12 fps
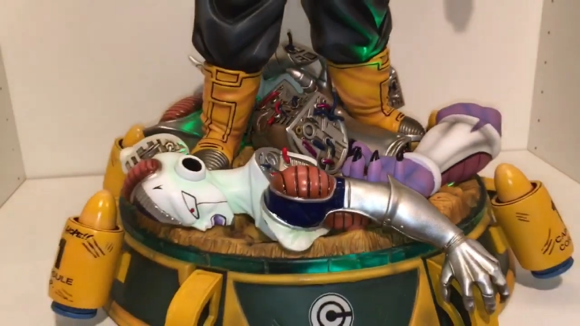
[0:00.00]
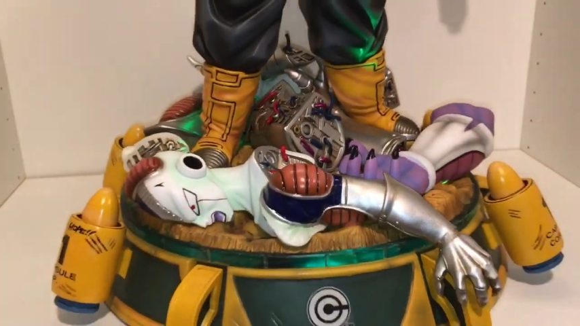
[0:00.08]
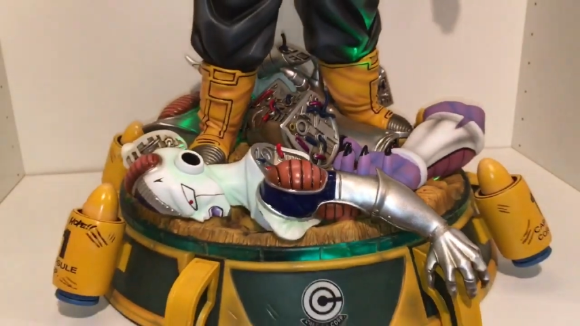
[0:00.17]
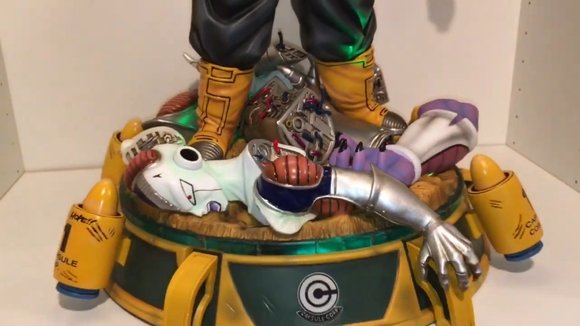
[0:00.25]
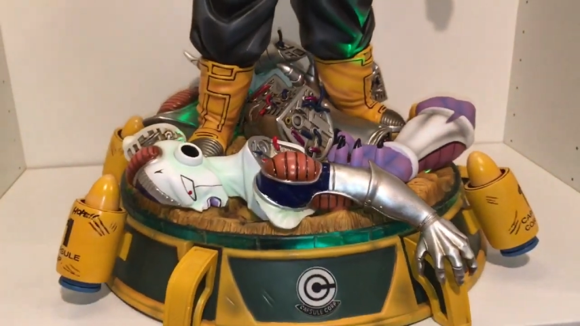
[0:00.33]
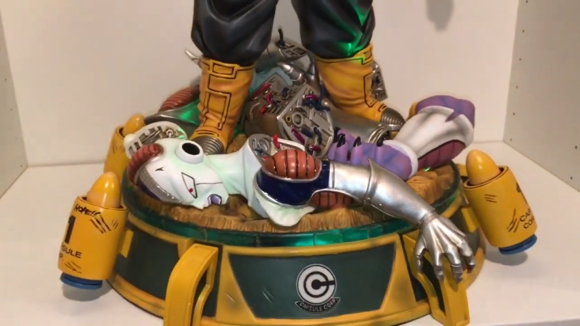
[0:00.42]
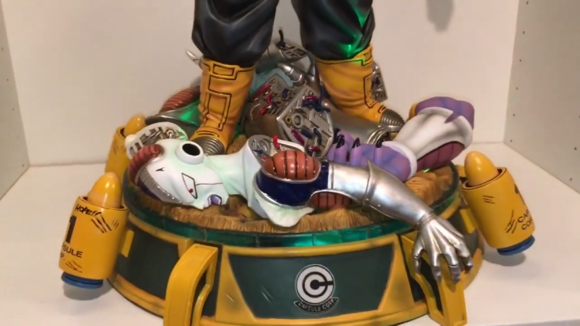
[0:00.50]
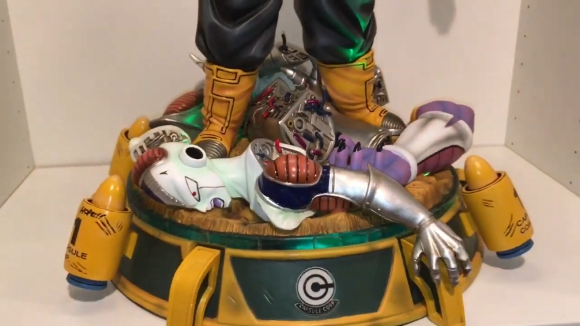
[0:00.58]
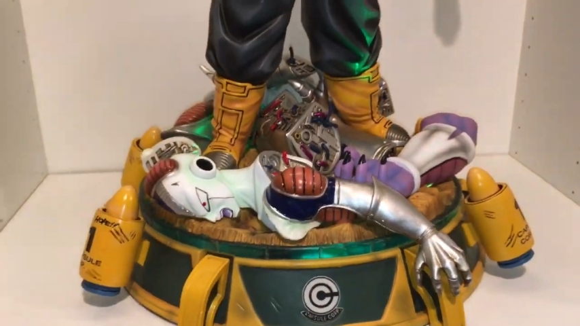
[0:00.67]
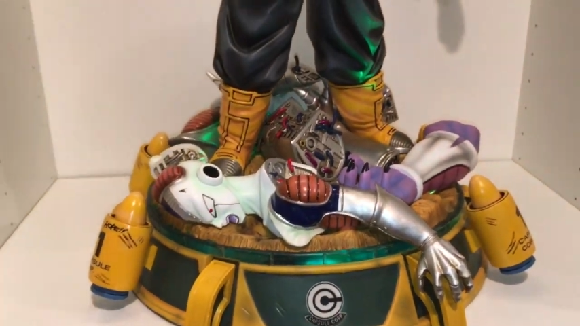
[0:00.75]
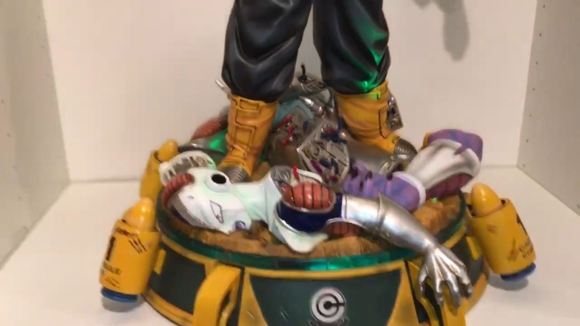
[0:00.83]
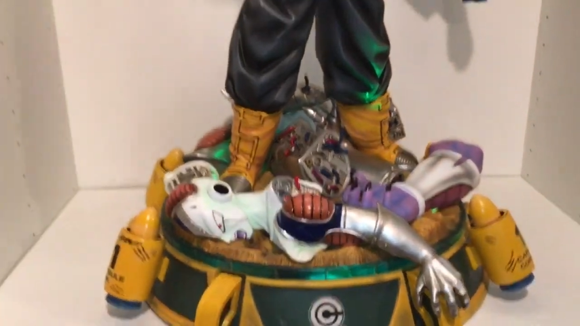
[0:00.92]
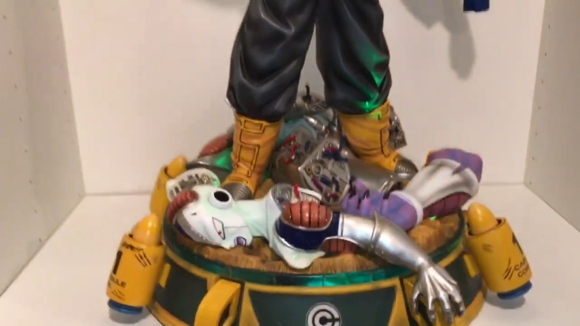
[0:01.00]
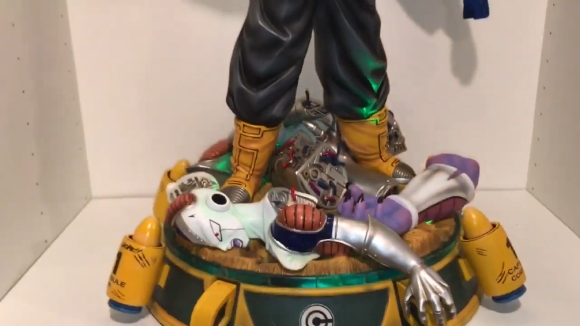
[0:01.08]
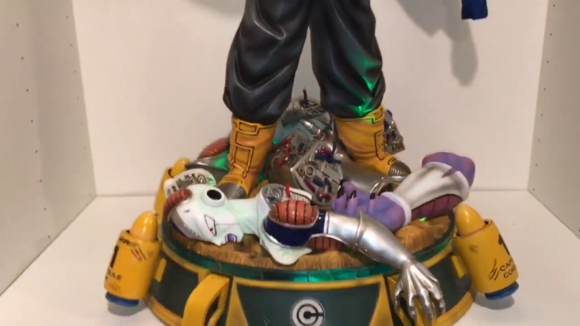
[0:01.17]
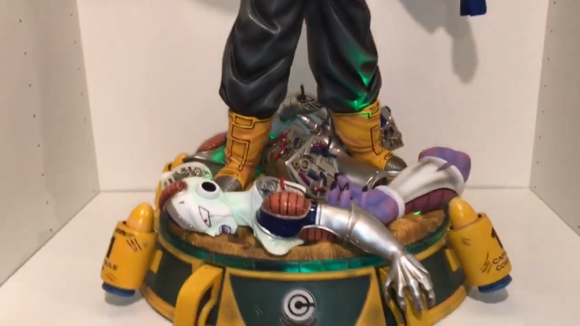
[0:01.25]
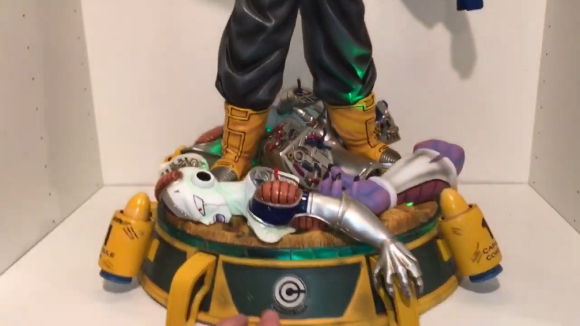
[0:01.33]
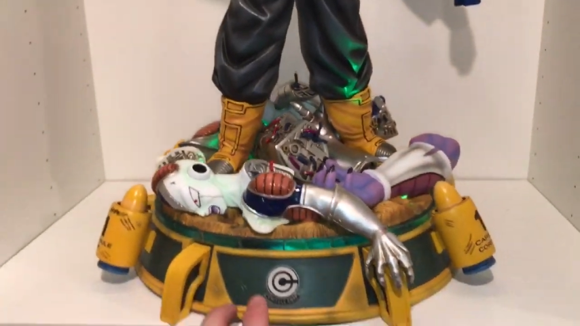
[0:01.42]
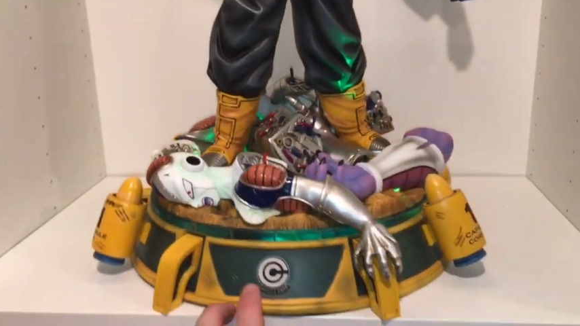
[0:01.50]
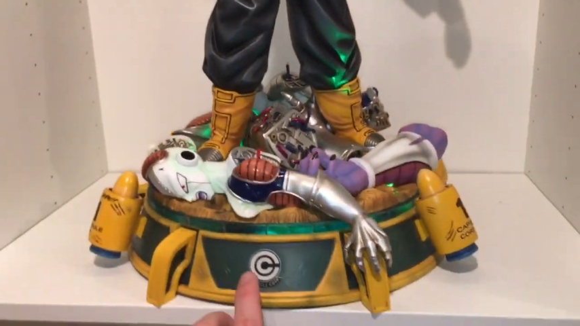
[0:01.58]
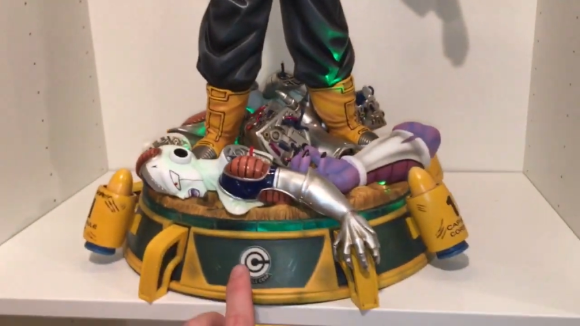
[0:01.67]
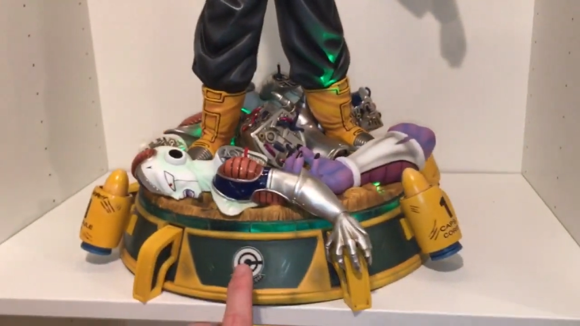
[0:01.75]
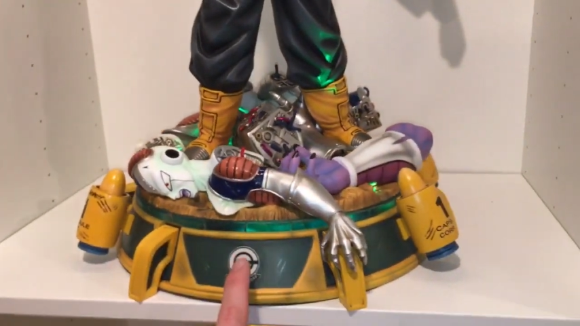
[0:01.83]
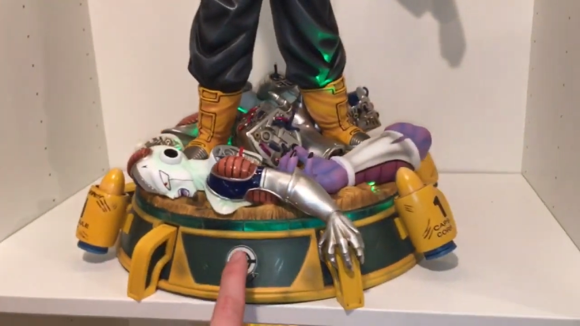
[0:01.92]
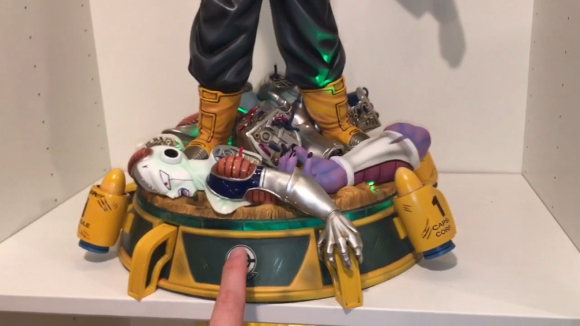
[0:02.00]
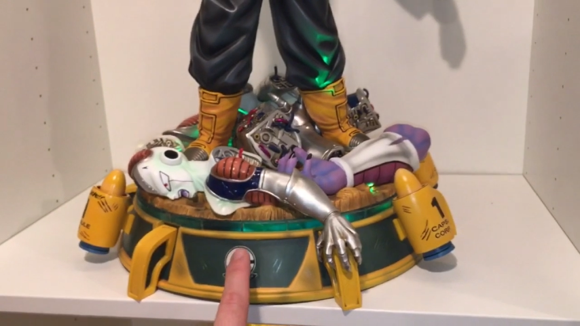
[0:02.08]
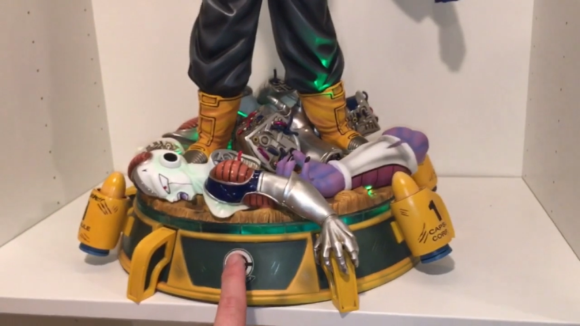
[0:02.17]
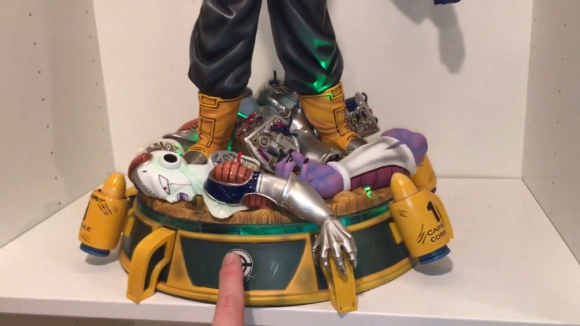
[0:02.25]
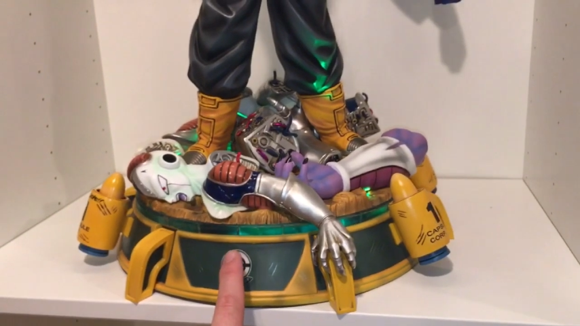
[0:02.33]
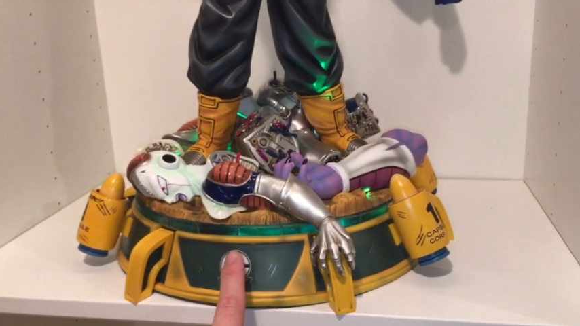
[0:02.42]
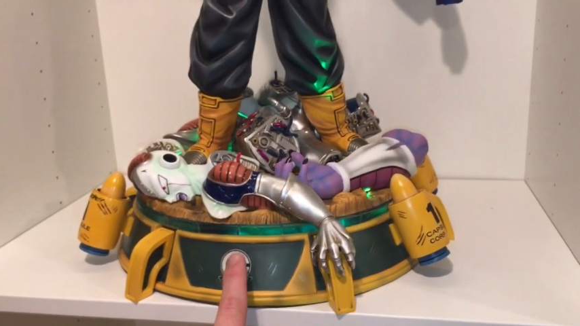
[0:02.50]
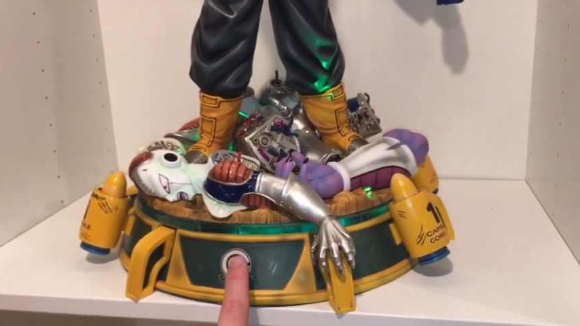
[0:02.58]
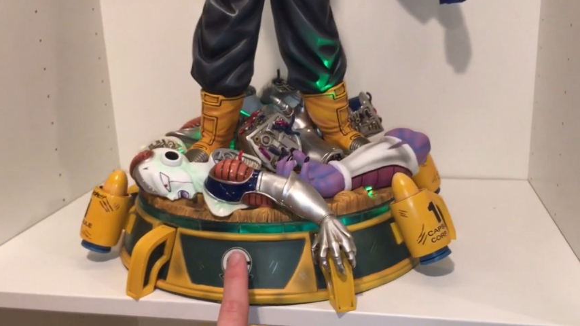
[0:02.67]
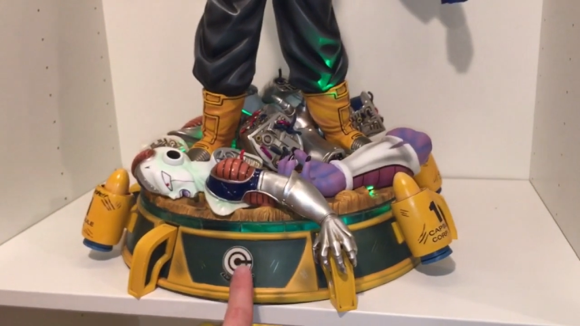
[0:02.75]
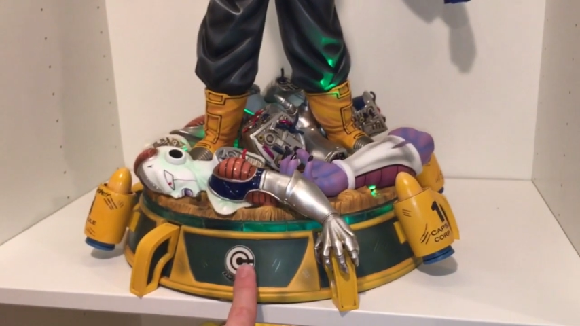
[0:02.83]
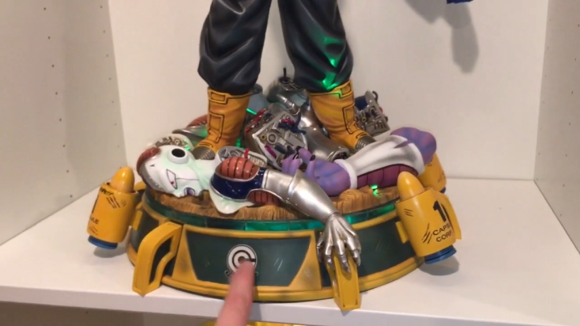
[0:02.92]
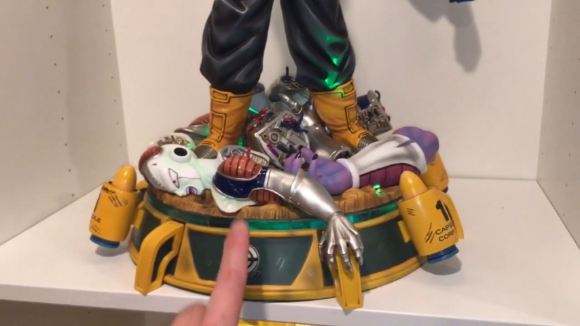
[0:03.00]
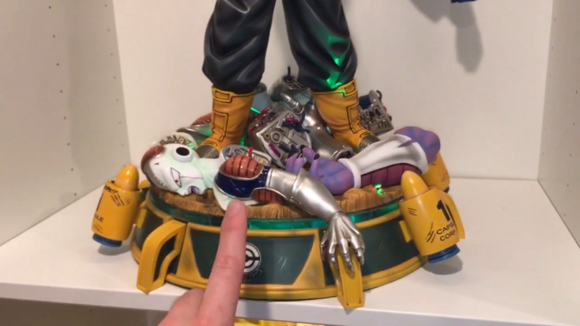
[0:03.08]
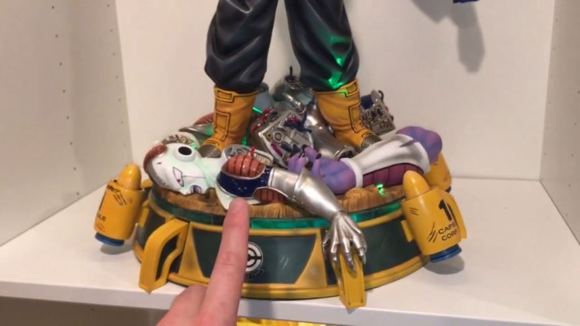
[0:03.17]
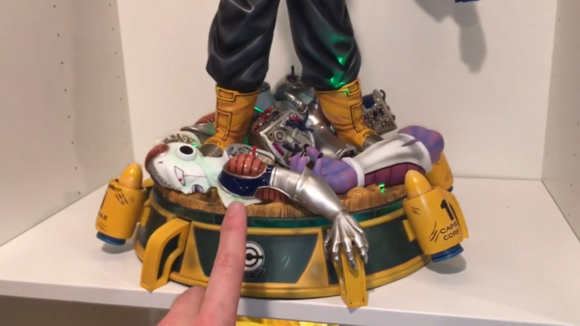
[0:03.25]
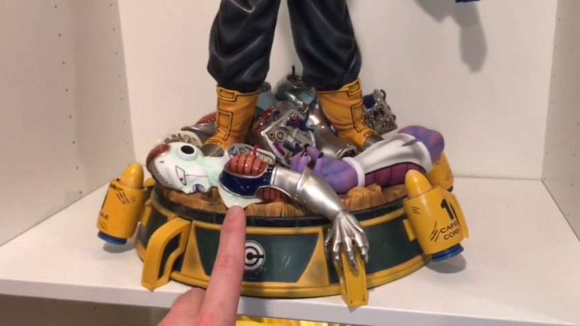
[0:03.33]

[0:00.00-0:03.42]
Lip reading: No face is visible, so there are no lips to read.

============

» **Exercise**:
Go through the entries above and print each one exactly, minus the pictures.

» **Task answer**:
12 fps
[0:00.00]
[0:00.08]
[0:00.17]
[0:00.25]
[0:00.33]
[0:00.42]
[0:00.50]
[0:00.58]
[0:00.67]
[0:00.75]
[0:00.83]
[0:00.92]
[0:01.00]
[0:01.08]
[0:01.17]
[0:01.25]
[0:01.33]
[0:01.42]
[0:01.50]
[0:01.58]
[0:01.67]
[0:01.75]
[0:01.83]
[0:01.92]
[0:02.00]
[0:02.08]
[0:02.17]
[0:02.25]
[0:02.33]
[0:02.42]
[0:02.50]
[0:02.58]
[0:02.67]
[0:02.75]
[0:02.83]
[0:02.92]
[0:03.00]
[0:03.08]
[0:03.17]
[0:03.25]
[0:03.33]

[0:00.00-0:03.42]
Lip reading: No face is visible, so there are no lips to read.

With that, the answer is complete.